- [RECORDS SHOWN]:
Start of Block

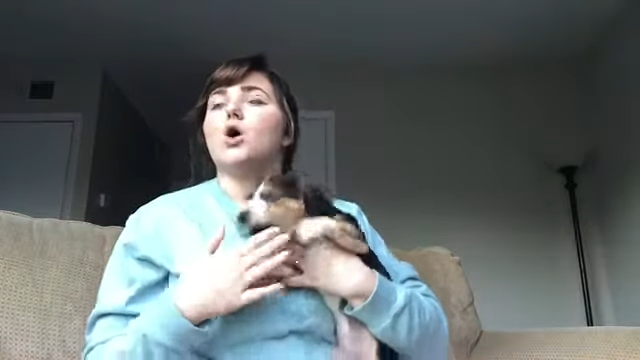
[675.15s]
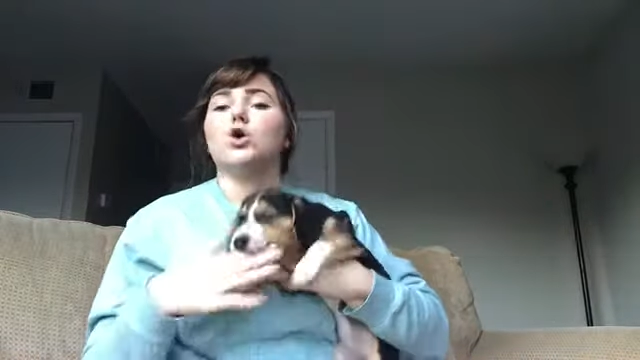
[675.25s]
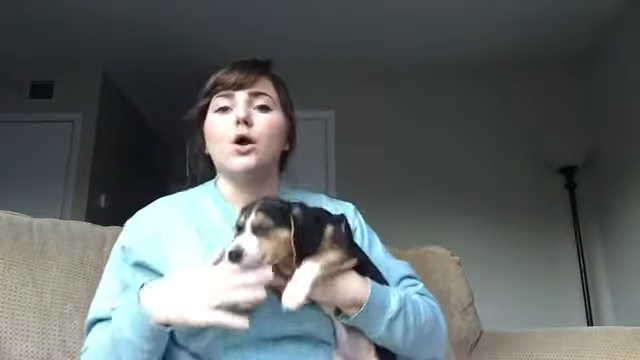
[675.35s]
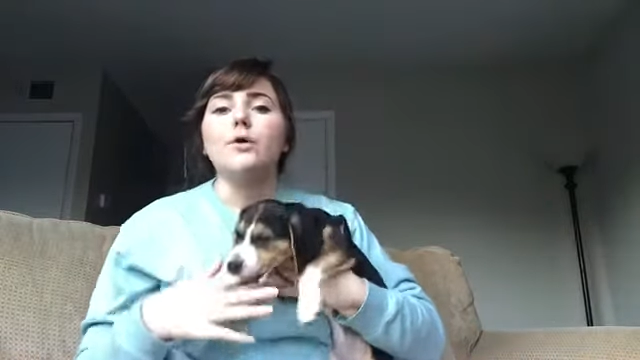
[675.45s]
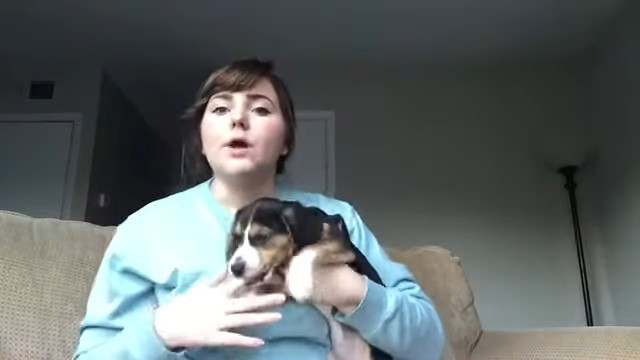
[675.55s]

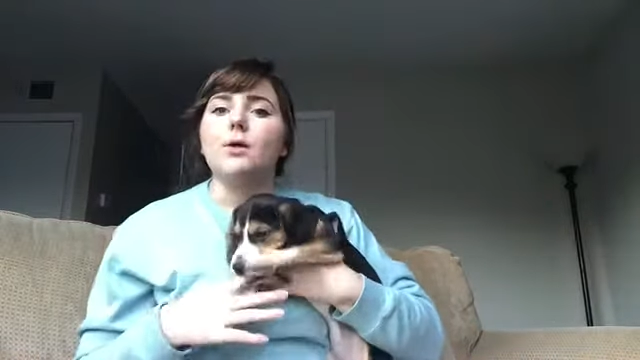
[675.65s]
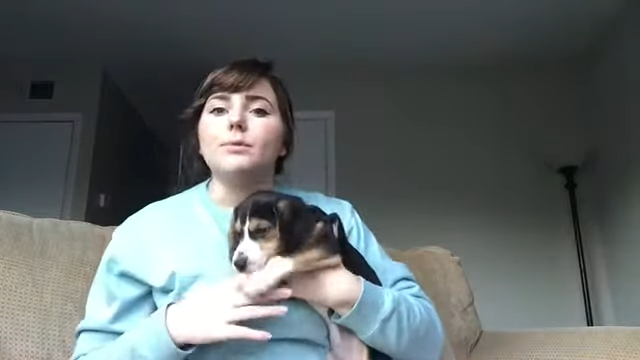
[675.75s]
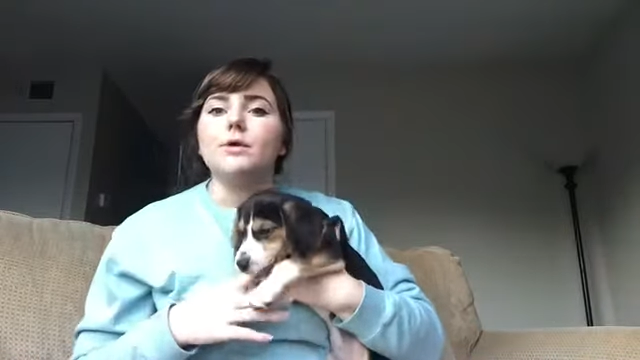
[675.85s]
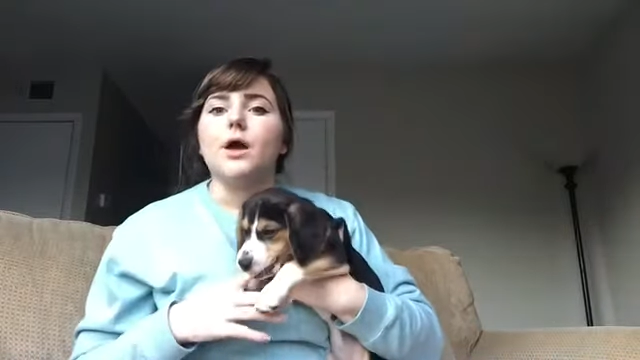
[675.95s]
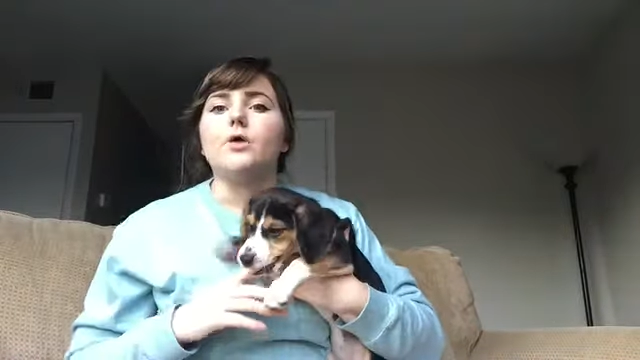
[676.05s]
growing
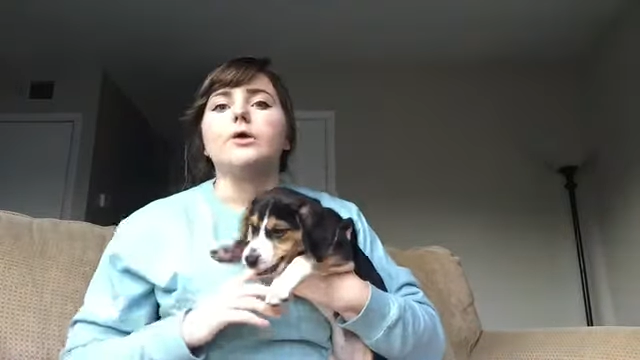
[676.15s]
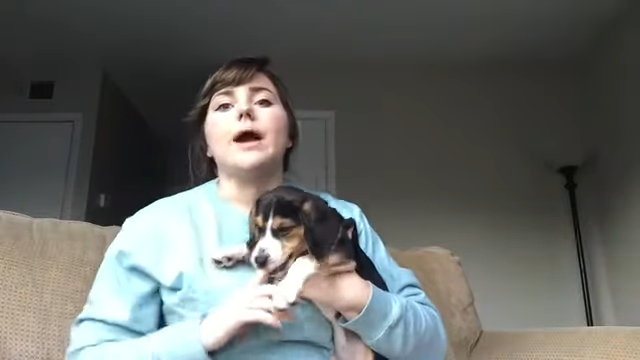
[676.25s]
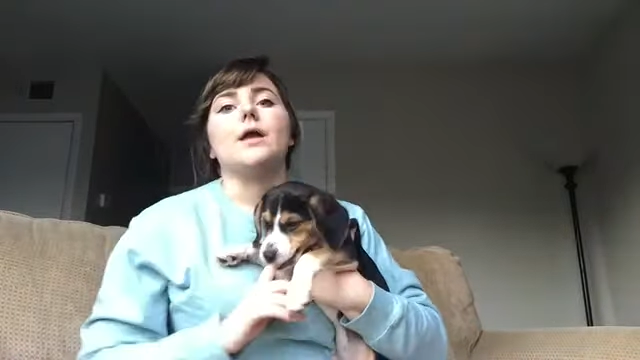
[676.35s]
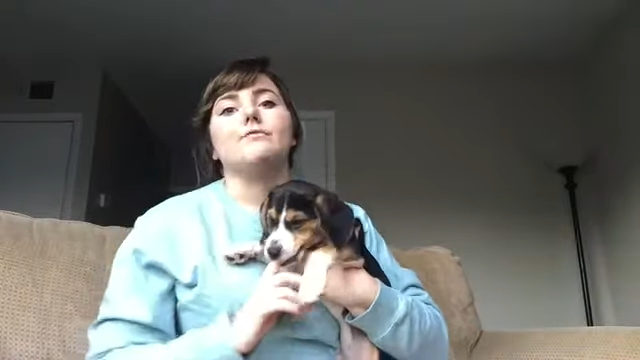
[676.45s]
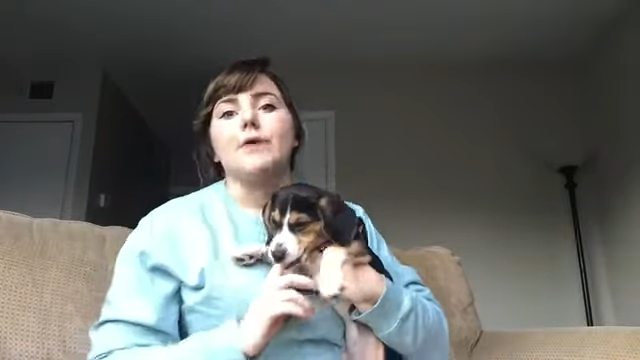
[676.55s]
up, you know, you
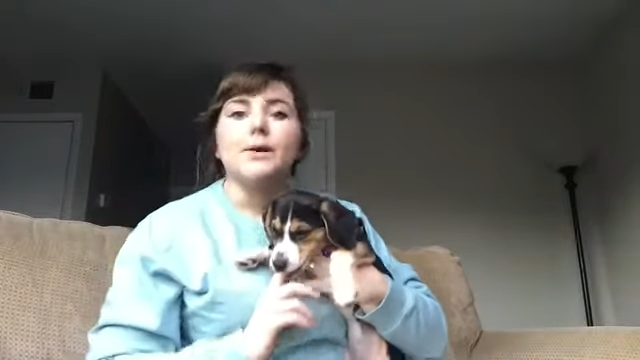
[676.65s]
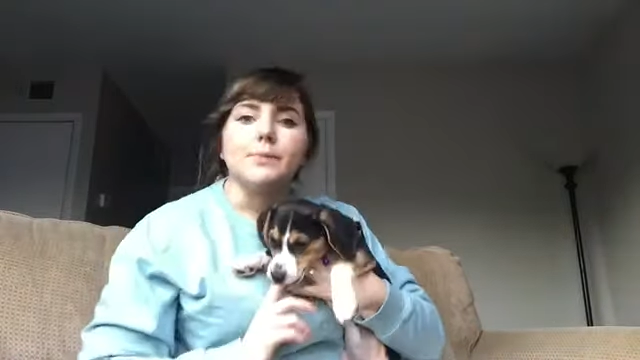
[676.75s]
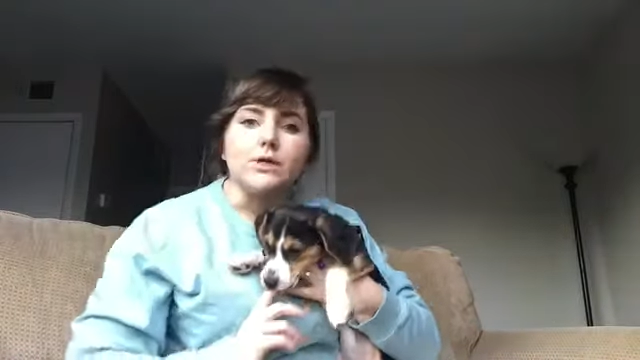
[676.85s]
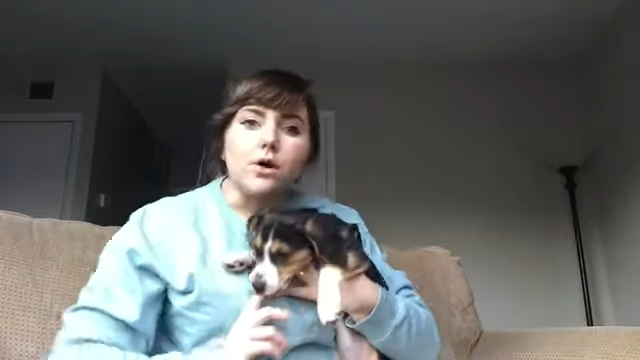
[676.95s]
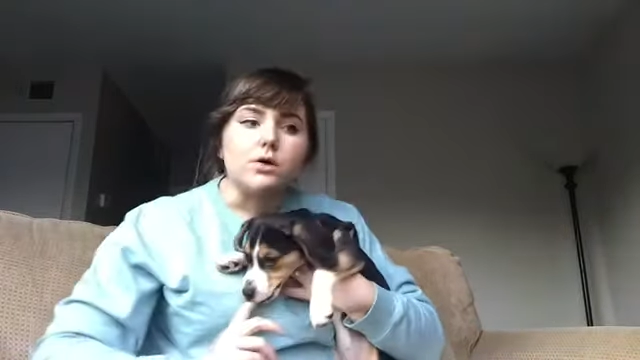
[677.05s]
had
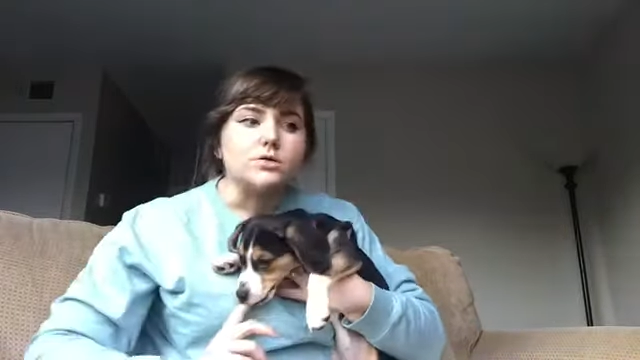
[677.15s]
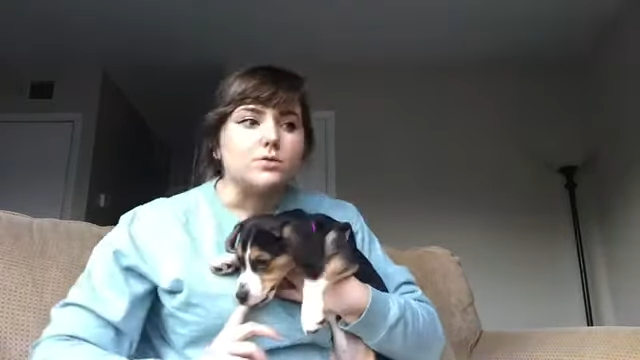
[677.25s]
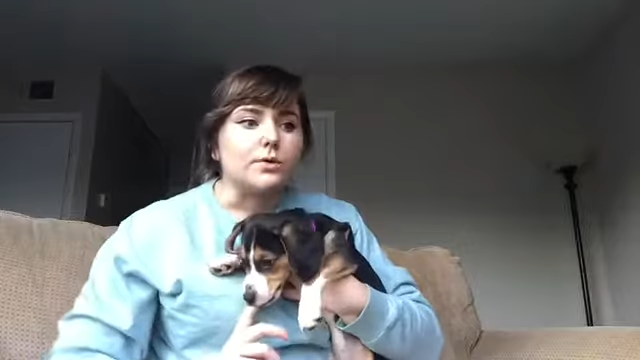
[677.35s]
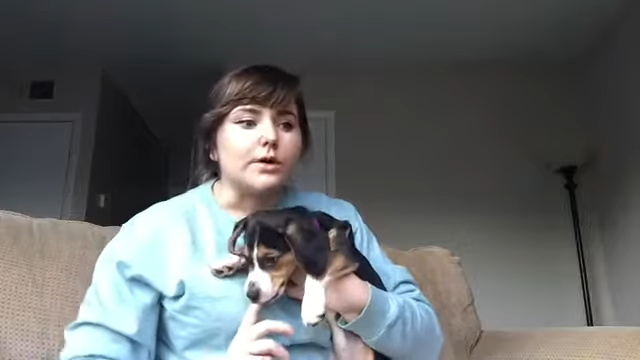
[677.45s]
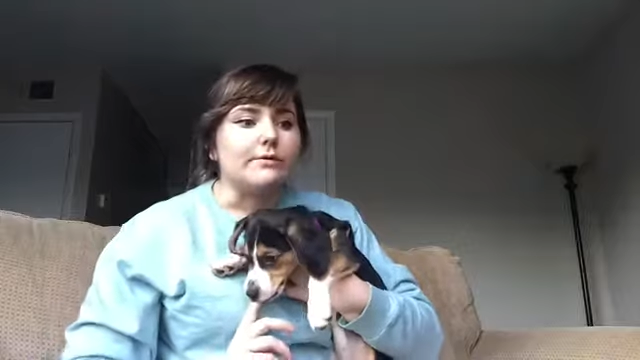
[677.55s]
family dogs
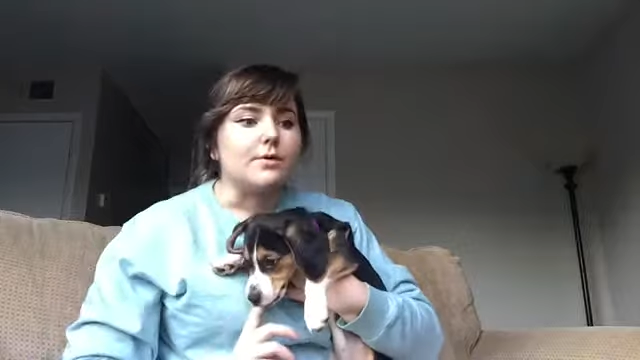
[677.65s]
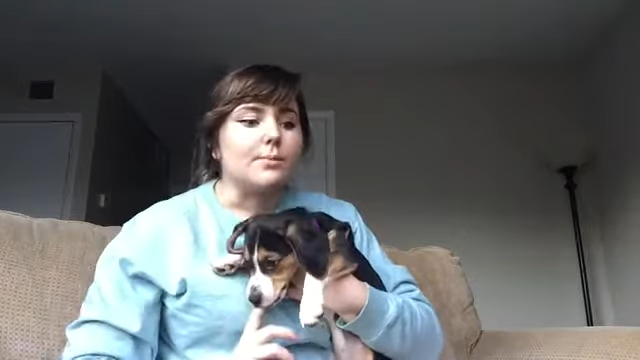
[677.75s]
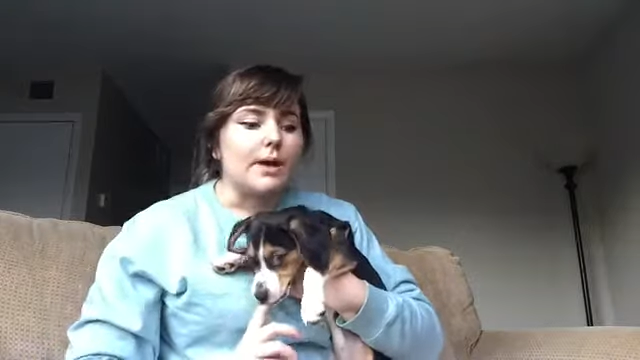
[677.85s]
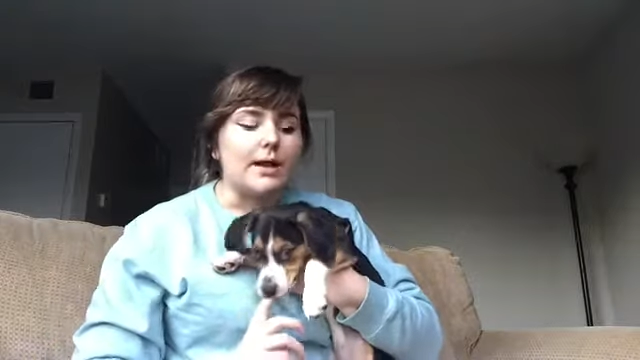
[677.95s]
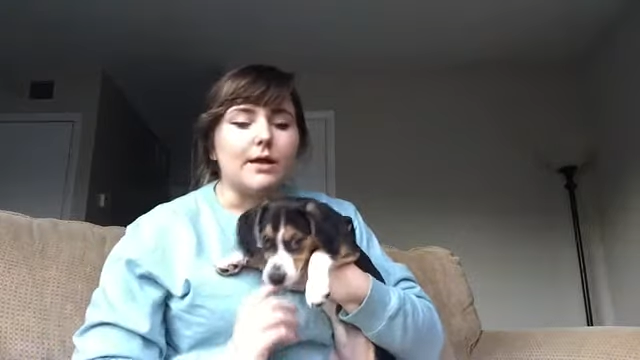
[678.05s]
or whatever,
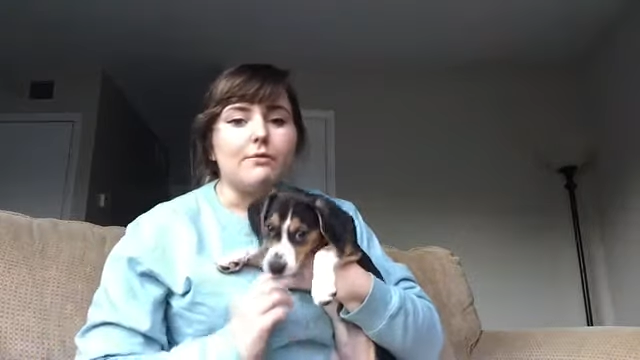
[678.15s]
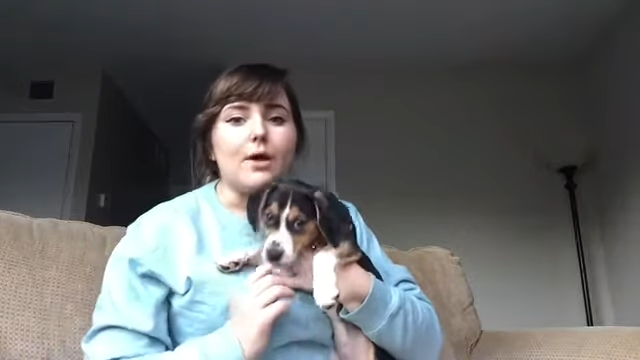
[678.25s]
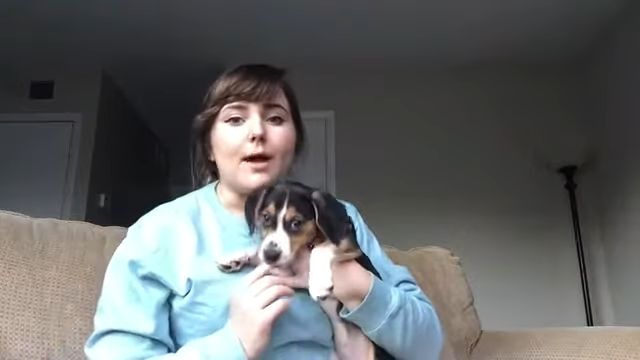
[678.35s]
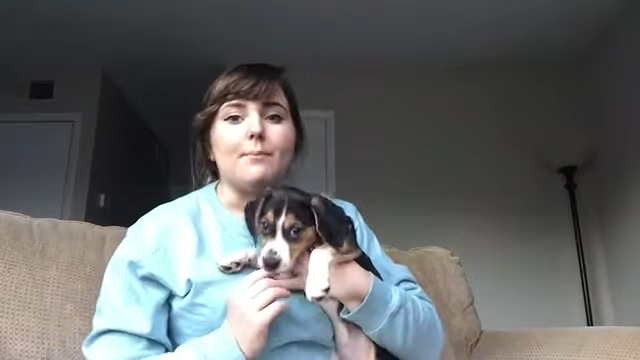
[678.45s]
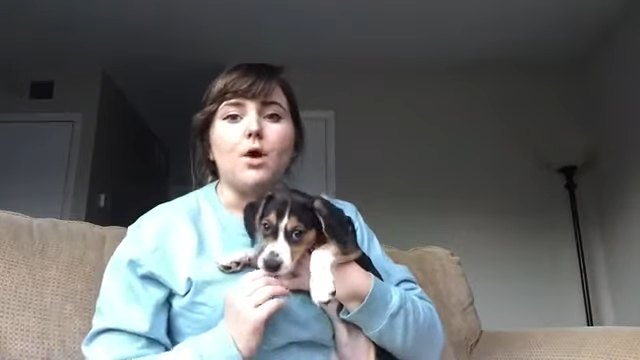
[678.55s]
but I never
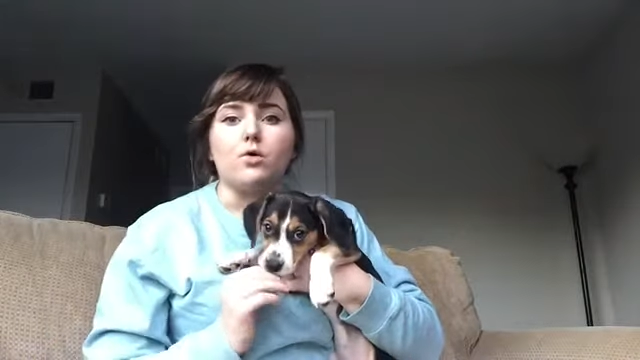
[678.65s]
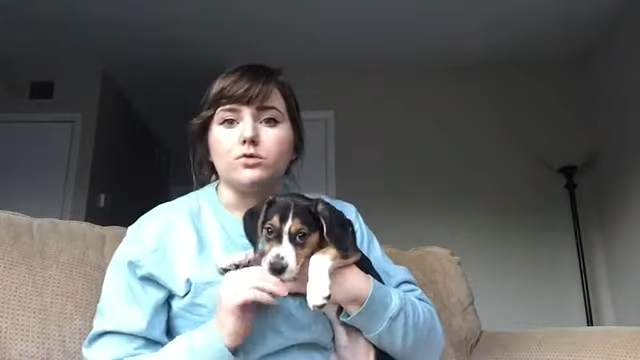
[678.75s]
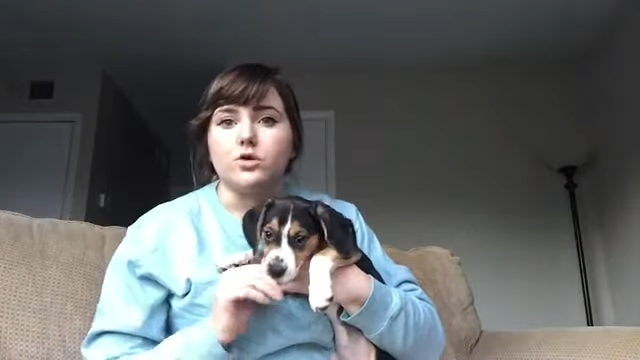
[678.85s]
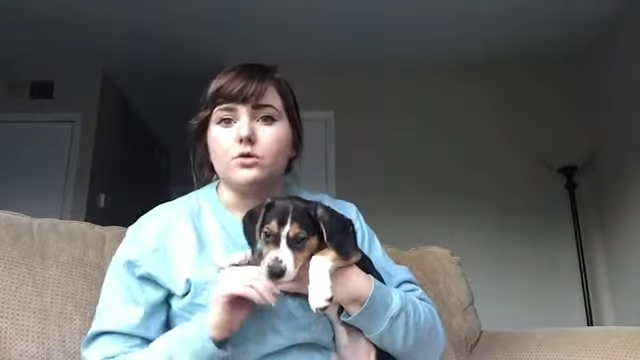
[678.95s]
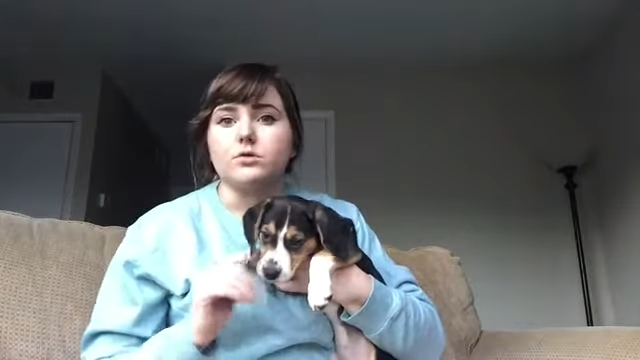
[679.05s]
had my
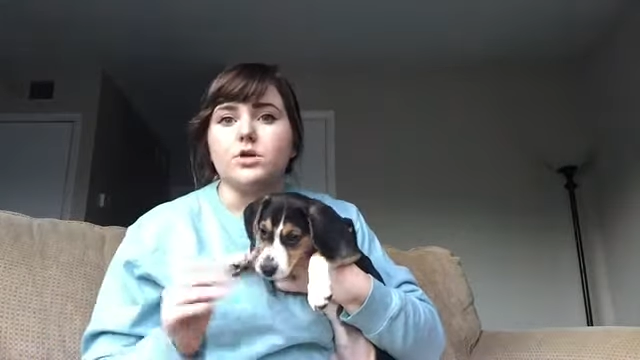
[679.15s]
own dog.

End of Block

- [WORK INSTRUCTION]: Retype the data shown above exactly, excluding any picture it contains.

- [EXERCISE RESPONSE]:
[675.15s]
[675.25s]
[675.35s]
[675.45s]
[675.55s]

[675.65s]
[675.75s]
[675.85s]
[675.95s]
[676.05s]
growing
[676.15s]
[676.25s]
[676.35s]
[676.45s]
[676.55s]
up, you know, you
[676.65s]
[676.75s]
[676.85s]
[676.95s]
[677.05s]
had
[677.15s]
[677.25s]
[677.35s]
[677.45s]
[677.55s]
family dogs
[677.65s]
[677.75s]
[677.85s]
[677.95s]
[678.05s]
or whatever,
[678.15s]
[678.25s]
[678.35s]
[678.45s]
[678.55s]
but I never
[678.65s]
[678.75s]
[678.85s]
[678.95s]
[679.05s]
had my
[679.15s]
own dog.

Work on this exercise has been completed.